§ What this task involves
Could you restate word for word only the lines below from the one holding "(1517.18 s)" to the one holding "(1518.38 s)", inclusive, and leave out the pictures?

§ Material for this exercise
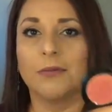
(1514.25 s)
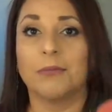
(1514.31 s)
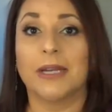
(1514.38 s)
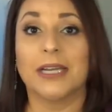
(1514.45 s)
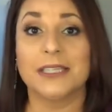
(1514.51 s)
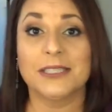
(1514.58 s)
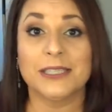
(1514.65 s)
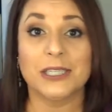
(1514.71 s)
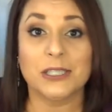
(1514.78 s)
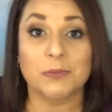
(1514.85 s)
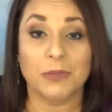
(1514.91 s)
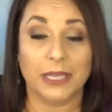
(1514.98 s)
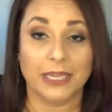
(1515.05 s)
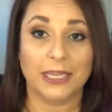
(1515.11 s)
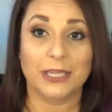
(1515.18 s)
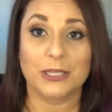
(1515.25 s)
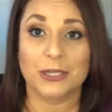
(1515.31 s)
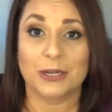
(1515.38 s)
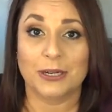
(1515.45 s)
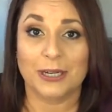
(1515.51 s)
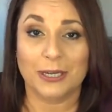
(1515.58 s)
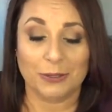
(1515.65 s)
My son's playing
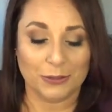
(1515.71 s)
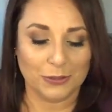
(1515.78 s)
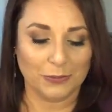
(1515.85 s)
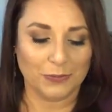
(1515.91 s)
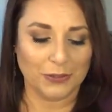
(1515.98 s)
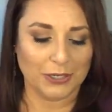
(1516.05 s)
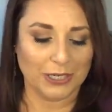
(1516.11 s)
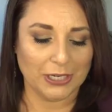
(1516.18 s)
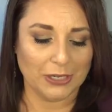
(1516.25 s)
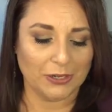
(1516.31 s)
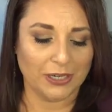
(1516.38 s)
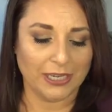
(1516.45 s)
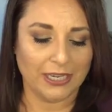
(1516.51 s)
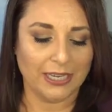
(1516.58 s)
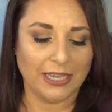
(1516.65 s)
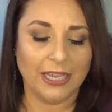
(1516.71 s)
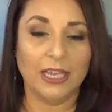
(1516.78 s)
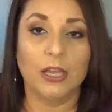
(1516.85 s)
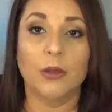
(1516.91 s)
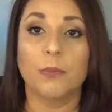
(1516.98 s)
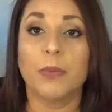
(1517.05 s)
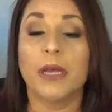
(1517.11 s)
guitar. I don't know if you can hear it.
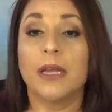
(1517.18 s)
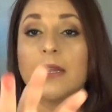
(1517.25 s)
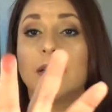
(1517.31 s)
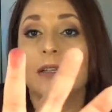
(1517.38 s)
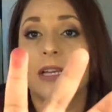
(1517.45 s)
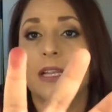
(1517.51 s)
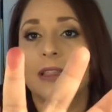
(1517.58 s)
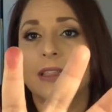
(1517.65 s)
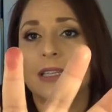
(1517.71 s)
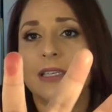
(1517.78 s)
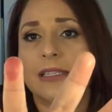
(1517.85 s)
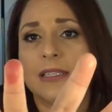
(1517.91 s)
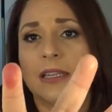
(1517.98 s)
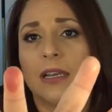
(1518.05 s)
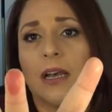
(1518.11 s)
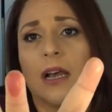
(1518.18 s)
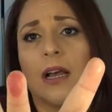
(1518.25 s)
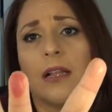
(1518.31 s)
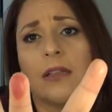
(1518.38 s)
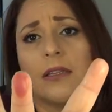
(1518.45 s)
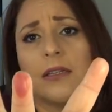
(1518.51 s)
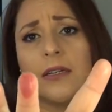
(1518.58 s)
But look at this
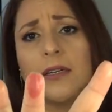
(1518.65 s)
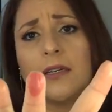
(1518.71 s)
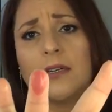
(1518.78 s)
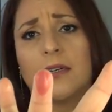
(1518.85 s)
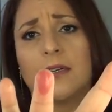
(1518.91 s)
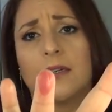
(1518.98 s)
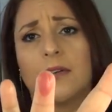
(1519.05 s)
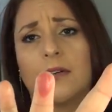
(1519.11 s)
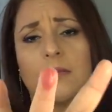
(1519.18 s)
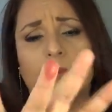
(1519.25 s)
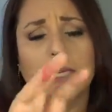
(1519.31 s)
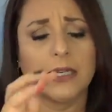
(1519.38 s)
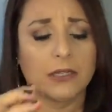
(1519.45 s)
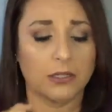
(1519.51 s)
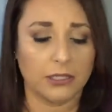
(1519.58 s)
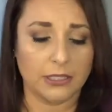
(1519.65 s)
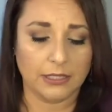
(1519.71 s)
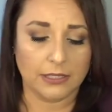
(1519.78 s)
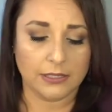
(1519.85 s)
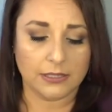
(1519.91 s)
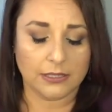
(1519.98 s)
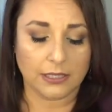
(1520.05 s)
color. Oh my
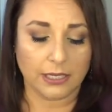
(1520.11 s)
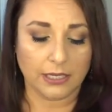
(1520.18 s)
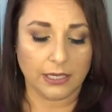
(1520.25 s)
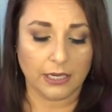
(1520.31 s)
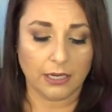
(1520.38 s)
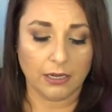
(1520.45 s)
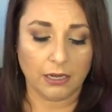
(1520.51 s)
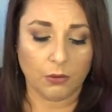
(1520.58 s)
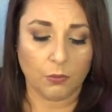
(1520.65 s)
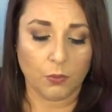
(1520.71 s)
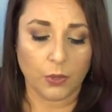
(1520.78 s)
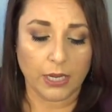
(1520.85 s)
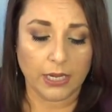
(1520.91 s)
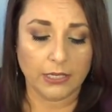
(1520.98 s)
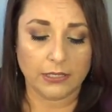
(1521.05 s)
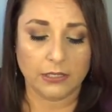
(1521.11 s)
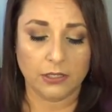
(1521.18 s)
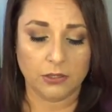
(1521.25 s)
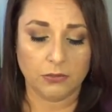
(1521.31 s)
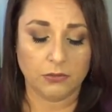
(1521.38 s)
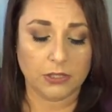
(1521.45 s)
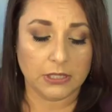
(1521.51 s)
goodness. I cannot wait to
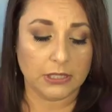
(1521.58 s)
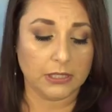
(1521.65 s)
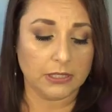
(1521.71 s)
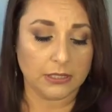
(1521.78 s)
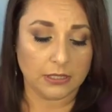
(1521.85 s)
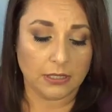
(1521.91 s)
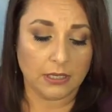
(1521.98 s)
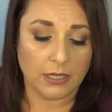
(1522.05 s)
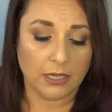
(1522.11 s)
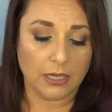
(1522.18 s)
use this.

* * *

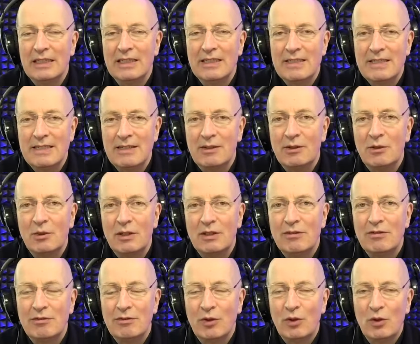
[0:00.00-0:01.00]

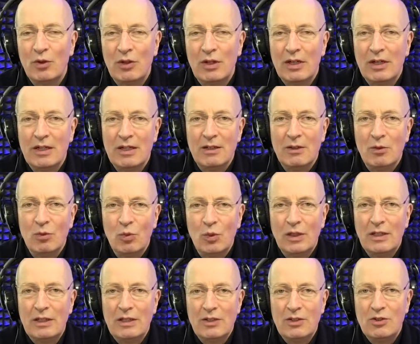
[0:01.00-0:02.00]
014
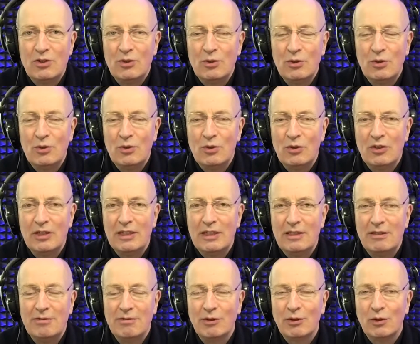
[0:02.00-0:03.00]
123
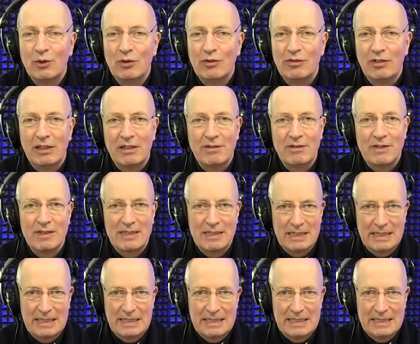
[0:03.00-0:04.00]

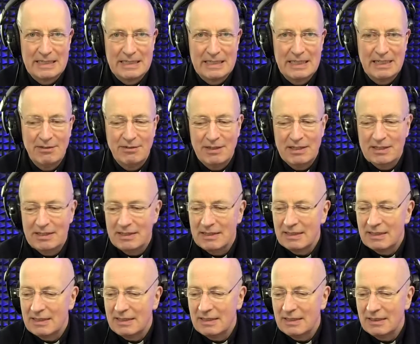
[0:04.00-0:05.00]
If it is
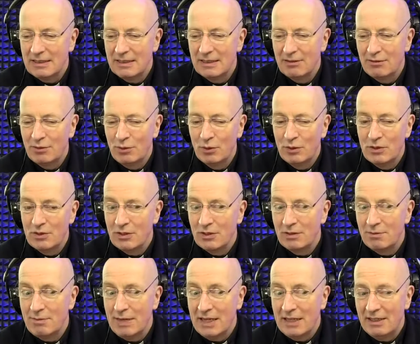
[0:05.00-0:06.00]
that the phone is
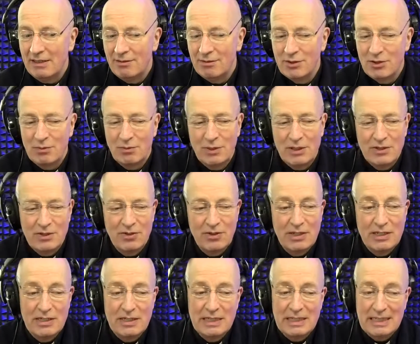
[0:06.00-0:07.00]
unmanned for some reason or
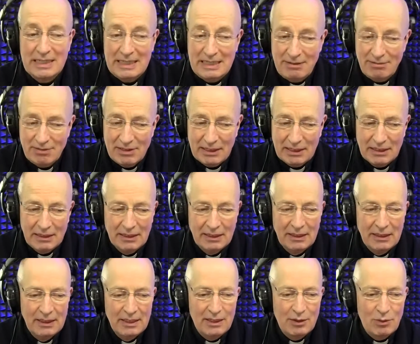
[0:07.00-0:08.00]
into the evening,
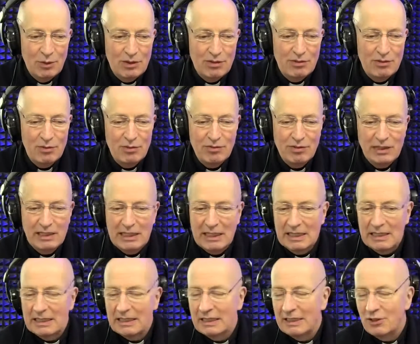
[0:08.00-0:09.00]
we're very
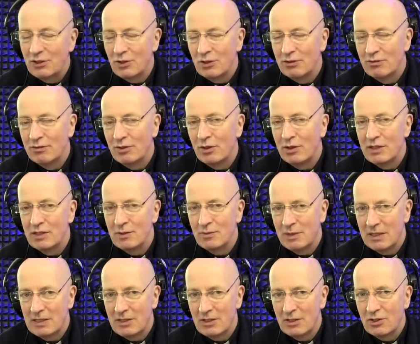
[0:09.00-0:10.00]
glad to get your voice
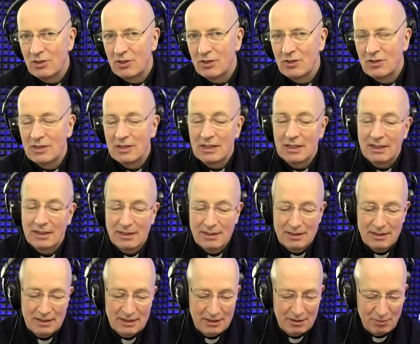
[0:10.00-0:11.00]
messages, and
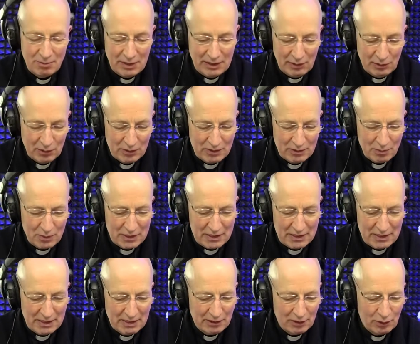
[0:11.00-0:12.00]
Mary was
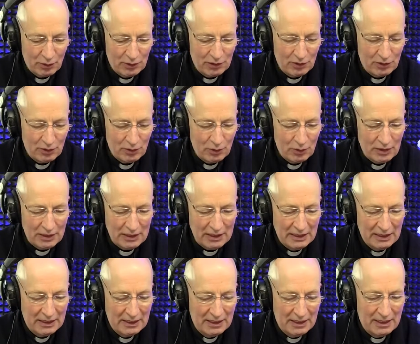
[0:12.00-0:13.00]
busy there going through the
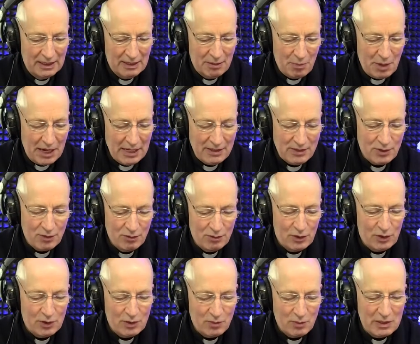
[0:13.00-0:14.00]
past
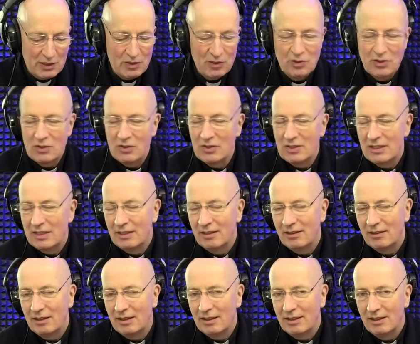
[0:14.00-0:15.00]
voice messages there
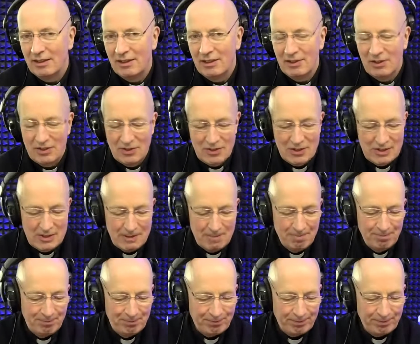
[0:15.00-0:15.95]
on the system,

--

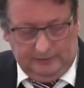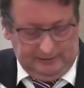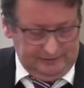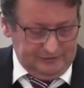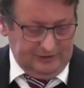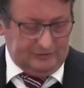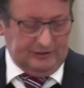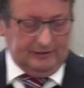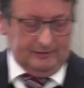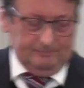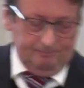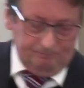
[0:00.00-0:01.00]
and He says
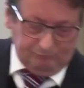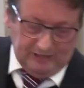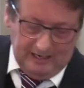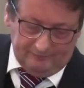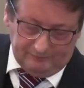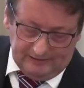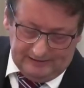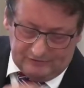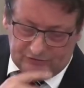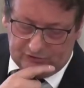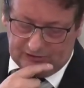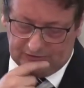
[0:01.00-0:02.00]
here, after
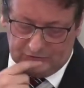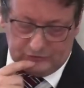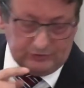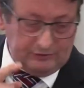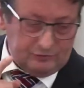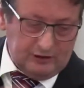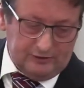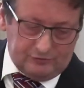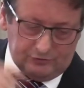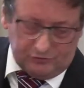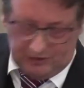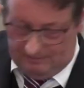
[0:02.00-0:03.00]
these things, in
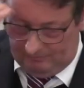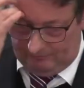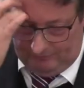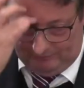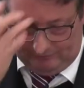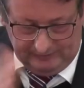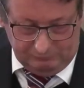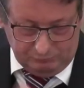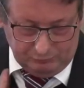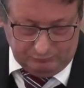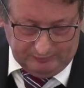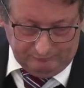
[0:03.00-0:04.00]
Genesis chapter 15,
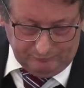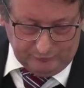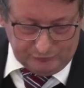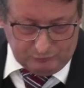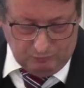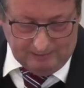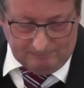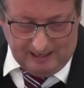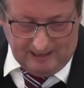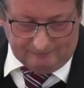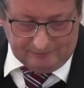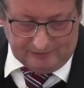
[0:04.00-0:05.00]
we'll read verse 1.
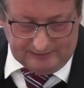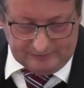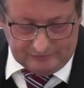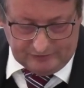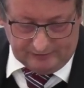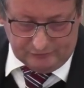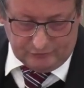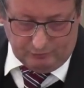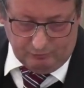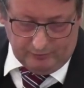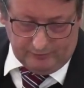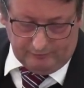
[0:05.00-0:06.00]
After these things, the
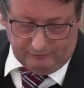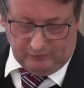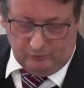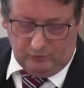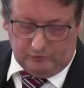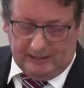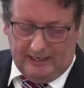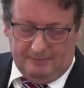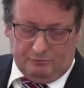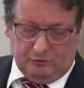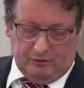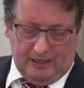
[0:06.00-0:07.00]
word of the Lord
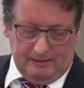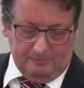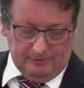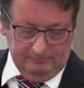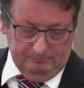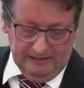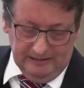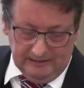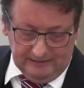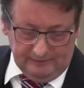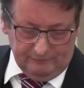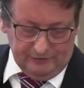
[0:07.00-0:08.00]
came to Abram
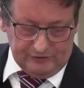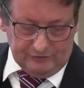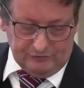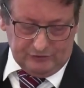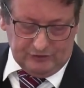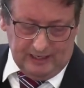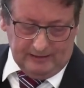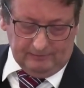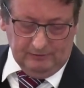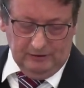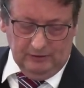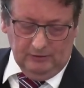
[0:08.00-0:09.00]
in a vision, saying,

§ Reply to the task
(1517.18 s)
(1517.25 s)
(1517.31 s)
(1517.38 s)
(1517.45 s)
(1517.51 s)
(1517.58 s)
(1517.65 s)
(1517.71 s)
(1517.78 s)
(1517.85 s)
(1517.91 s)
(1517.98 s)
(1518.05 s)
(1518.11 s)
(1518.18 s)
(1518.25 s)
(1518.31 s)
(1518.38 s)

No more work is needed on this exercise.